■ ASSIGNMENT ■
Each record that comes next should be output exactly; pictures do not belong in the copy.

Collected data entries:

####

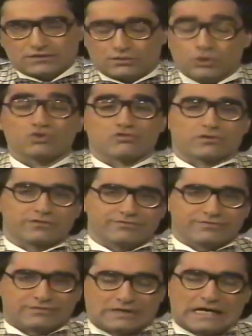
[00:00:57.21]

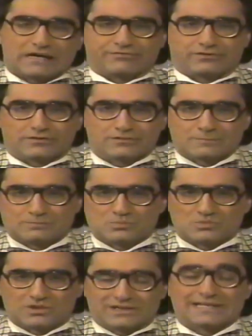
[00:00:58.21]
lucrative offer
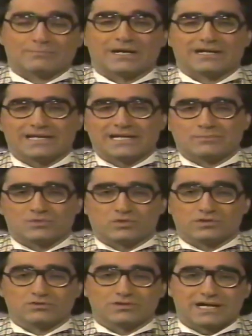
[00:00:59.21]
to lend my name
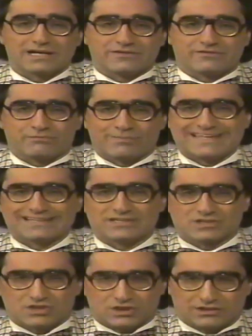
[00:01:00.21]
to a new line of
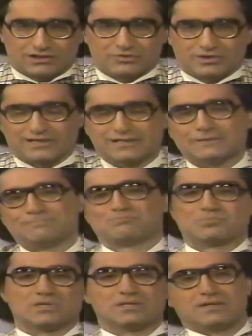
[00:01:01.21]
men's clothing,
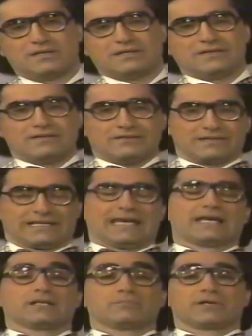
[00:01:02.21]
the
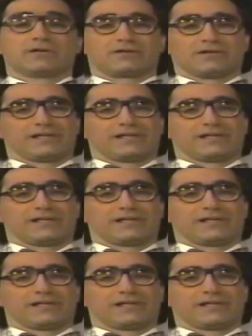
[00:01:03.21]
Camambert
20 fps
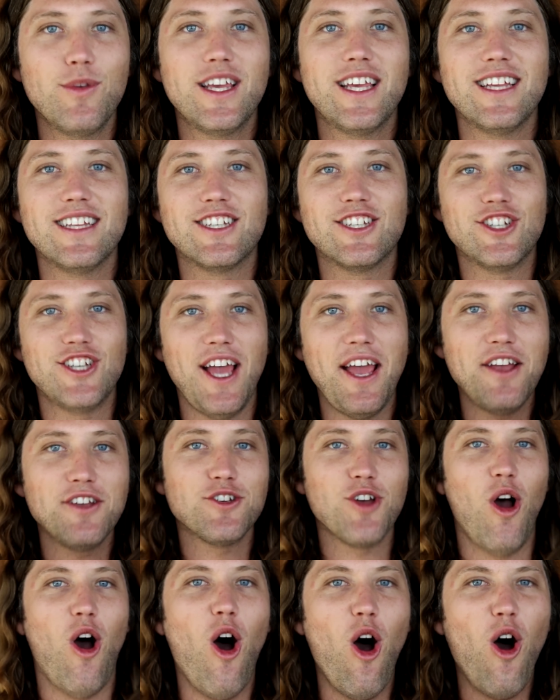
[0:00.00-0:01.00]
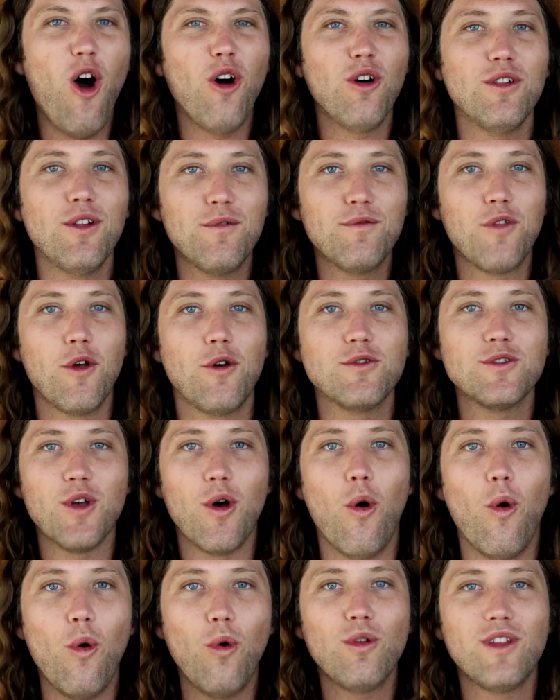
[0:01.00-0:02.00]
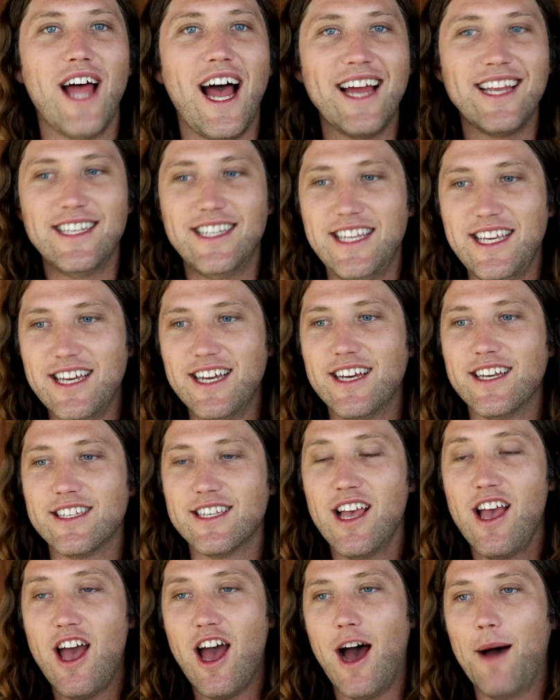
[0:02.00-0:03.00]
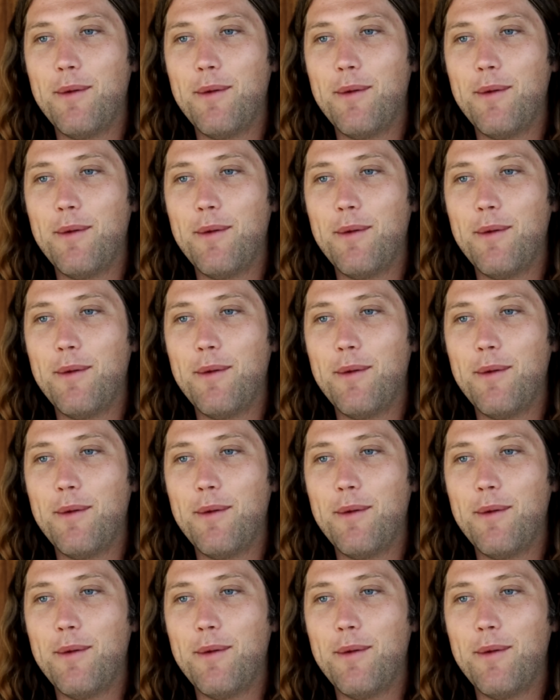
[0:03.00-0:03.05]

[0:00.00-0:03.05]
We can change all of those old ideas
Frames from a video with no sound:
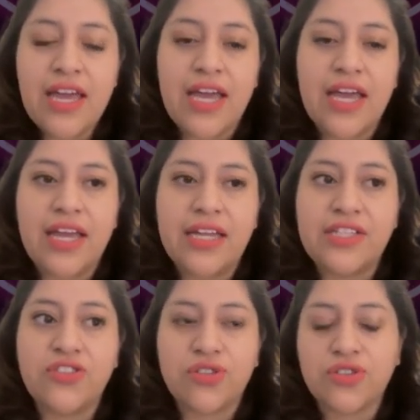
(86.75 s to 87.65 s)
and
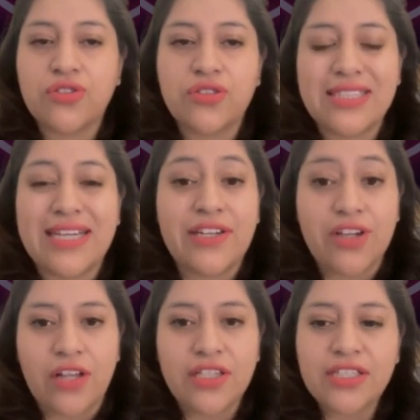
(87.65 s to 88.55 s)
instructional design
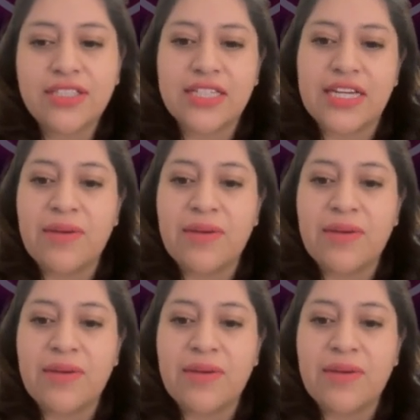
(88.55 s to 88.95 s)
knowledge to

####

■ ANSWER TO THIS PROBLEM ■
[00:00:57.21]

[00:00:58.21]
lucrative offer
[00:00:59.21]
to lend my name
[00:01:00.21]
to a new line of
[00:01:01.21]
men's clothing,
[00:01:02.21]
the
[00:01:03.21]
Camambert
20 fps
[0:00.00-0:01.00]
[0:01.00-0:02.00]
[0:02.00-0:03.00]
[0:03.00-0:03.05]

[0:00.00-0:03.05]
We can change all of those old ideas
Frames from a video with no sound:
(86.75 s to 87.65 s)
and
(87.65 s to 88.55 s)
instructional design
(88.55 s to 88.95 s)
knowledge to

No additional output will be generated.